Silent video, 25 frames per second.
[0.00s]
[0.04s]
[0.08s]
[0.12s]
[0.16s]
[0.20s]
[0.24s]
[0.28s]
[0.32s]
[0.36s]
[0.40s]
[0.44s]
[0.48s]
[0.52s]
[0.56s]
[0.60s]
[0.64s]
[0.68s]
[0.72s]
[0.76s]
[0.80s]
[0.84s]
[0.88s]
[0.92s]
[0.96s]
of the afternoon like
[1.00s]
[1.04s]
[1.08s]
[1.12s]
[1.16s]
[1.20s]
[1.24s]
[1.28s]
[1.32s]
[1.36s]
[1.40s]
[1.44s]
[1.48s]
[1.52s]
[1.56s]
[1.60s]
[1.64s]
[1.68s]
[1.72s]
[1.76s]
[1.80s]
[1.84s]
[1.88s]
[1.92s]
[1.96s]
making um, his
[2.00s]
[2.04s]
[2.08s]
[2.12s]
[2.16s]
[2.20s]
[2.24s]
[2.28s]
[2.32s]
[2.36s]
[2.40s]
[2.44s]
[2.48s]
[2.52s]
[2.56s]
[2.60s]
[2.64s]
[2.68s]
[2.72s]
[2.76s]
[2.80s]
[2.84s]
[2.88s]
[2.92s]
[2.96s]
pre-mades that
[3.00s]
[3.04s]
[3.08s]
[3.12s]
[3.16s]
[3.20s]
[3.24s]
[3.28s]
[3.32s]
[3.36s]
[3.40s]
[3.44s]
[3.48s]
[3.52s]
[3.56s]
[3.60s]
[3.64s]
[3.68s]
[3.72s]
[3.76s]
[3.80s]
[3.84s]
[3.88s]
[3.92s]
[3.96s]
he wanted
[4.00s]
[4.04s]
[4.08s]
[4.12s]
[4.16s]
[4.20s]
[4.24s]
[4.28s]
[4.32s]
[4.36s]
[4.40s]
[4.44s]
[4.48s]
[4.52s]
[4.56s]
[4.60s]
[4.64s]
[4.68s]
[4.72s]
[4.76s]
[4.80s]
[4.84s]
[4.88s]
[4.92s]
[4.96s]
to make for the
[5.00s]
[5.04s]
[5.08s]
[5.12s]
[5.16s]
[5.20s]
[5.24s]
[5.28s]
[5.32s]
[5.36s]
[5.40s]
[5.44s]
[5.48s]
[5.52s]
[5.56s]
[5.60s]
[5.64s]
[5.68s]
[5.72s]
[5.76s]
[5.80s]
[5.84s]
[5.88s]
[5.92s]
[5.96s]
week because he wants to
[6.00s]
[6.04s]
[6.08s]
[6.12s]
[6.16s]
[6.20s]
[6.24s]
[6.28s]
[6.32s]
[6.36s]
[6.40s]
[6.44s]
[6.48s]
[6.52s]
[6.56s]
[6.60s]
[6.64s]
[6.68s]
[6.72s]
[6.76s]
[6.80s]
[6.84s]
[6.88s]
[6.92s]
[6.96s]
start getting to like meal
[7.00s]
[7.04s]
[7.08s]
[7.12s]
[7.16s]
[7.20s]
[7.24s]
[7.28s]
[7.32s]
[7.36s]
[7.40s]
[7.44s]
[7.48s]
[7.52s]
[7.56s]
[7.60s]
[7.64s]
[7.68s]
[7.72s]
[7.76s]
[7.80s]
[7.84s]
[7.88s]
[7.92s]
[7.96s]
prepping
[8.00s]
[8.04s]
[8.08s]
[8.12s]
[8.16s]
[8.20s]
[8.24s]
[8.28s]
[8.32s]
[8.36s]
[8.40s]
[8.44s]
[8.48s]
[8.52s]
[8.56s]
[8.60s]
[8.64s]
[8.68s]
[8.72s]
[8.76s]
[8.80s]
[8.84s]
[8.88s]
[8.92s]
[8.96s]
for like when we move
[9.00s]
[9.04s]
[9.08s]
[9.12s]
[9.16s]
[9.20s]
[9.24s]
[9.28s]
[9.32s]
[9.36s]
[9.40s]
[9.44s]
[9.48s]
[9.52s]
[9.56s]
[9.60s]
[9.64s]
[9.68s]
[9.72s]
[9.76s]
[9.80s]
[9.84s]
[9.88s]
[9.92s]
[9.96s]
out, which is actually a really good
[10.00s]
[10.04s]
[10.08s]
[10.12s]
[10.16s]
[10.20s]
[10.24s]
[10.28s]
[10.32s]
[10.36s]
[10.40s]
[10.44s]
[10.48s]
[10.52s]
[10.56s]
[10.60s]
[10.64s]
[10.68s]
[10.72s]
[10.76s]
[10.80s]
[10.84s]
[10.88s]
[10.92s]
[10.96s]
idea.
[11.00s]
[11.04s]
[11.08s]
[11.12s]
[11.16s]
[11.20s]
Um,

**Required action**
Please retype all of the records above exactly as they are.

**Finished exercise**
Silent video, 25 frames per second.
[0.00s]
[0.04s]
[0.08s]
[0.12s]
[0.16s]
[0.20s]
[0.24s]
[0.28s]
[0.32s]
[0.36s]
[0.40s]
[0.44s]
[0.48s]
[0.52s]
[0.56s]
[0.60s]
[0.64s]
[0.68s]
[0.72s]
[0.76s]
[0.80s]
[0.84s]
[0.88s]
[0.92s]
[0.96s]
of the afternoon like
[1.00s]
[1.04s]
[1.08s]
[1.12s]
[1.16s]
[1.20s]
[1.24s]
[1.28s]
[1.32s]
[1.36s]
[1.40s]
[1.44s]
[1.48s]
[1.52s]
[1.56s]
[1.60s]
[1.64s]
[1.68s]
[1.72s]
[1.76s]
[1.80s]
[1.84s]
[1.88s]
[1.92s]
[1.96s]
making um, his
[2.00s]
[2.04s]
[2.08s]
[2.12s]
[2.16s]
[2.20s]
[2.24s]
[2.28s]
[2.32s]
[2.36s]
[2.40s]
[2.44s]
[2.48s]
[2.52s]
[2.56s]
[2.60s]
[2.64s]
[2.68s]
[2.72s]
[2.76s]
[2.80s]
[2.84s]
[2.88s]
[2.92s]
[2.96s]
pre-mades that
[3.00s]
[3.04s]
[3.08s]
[3.12s]
[3.16s]
[3.20s]
[3.24s]
[3.28s]
[3.32s]
[3.36s]
[3.40s]
[3.44s]
[3.48s]
[3.52s]
[3.56s]
[3.60s]
[3.64s]
[3.68s]
[3.72s]
[3.76s]
[3.80s]
[3.84s]
[3.88s]
[3.92s]
[3.96s]
he wanted
[4.00s]
[4.04s]
[4.08s]
[4.12s]
[4.16s]
[4.20s]
[4.24s]
[4.28s]
[4.32s]
[4.36s]
[4.40s]
[4.44s]
[4.48s]
[4.52s]
[4.56s]
[4.60s]
[4.64s]
[4.68s]
[4.72s]
[4.76s]
[4.80s]
[4.84s]
[4.88s]
[4.92s]
[4.96s]
to make for the
[5.00s]
[5.04s]
[5.08s]
[5.12s]
[5.16s]
[5.20s]
[5.24s]
[5.28s]
[5.32s]
[5.36s]
[5.40s]
[5.44s]
[5.48s]
[5.52s]
[5.56s]
[5.60s]
[5.64s]
[5.68s]
[5.72s]
[5.76s]
[5.80s]
[5.84s]
[5.88s]
[5.92s]
[5.96s]
week because he wants to
[6.00s]
[6.04s]
[6.08s]
[6.12s]
[6.16s]
[6.20s]
[6.24s]
[6.28s]
[6.32s]
[6.36s]
[6.40s]
[6.44s]
[6.48s]
[6.52s]
[6.56s]
[6.60s]
[6.64s]
[6.68s]
[6.72s]
[6.76s]
[6.80s]
[6.84s]
[6.88s]
[6.92s]
[6.96s]
start getting to like meal
[7.00s]
[7.04s]
[7.08s]
[7.12s]
[7.16s]
[7.20s]
[7.24s]
[7.28s]
[7.32s]
[7.36s]
[7.40s]
[7.44s]
[7.48s]
[7.52s]
[7.56s]
[7.60s]
[7.64s]
[7.68s]
[7.72s]
[7.76s]
[7.80s]
[7.84s]
[7.88s]
[7.92s]
[7.96s]
prepping
[8.00s]
[8.04s]
[8.08s]
[8.12s]
[8.16s]
[8.20s]
[8.24s]
[8.28s]
[8.32s]
[8.36s]
[8.40s]
[8.44s]
[8.48s]
[8.52s]
[8.56s]
[8.60s]
[8.64s]
[8.68s]
[8.72s]
[8.76s]
[8.80s]
[8.84s]
[8.88s]
[8.92s]
[8.96s]
for like when we move
[9.00s]
[9.04s]
[9.08s]
[9.12s]
[9.16s]
[9.20s]
[9.24s]
[9.28s]
[9.32s]
[9.36s]
[9.40s]
[9.44s]
[9.48s]
[9.52s]
[9.56s]
[9.60s]
[9.64s]
[9.68s]
[9.72s]
[9.76s]
[9.80s]
[9.84s]
[9.88s]
[9.92s]
[9.96s]
out, which is actually a really good
[10.00s]
[10.04s]
[10.08s]
[10.12s]
[10.16s]
[10.20s]
[10.24s]
[10.28s]
[10.32s]
[10.36s]
[10.40s]
[10.44s]
[10.48s]
[10.52s]
[10.56s]
[10.60s]
[10.64s]
[10.68s]
[10.72s]
[10.76s]
[10.80s]
[10.84s]
[10.88s]
[10.92s]
[10.96s]
idea.
[11.00s]
[11.04s]
[11.08s]
[11.12s]
[11.16s]
[11.20s]
Um,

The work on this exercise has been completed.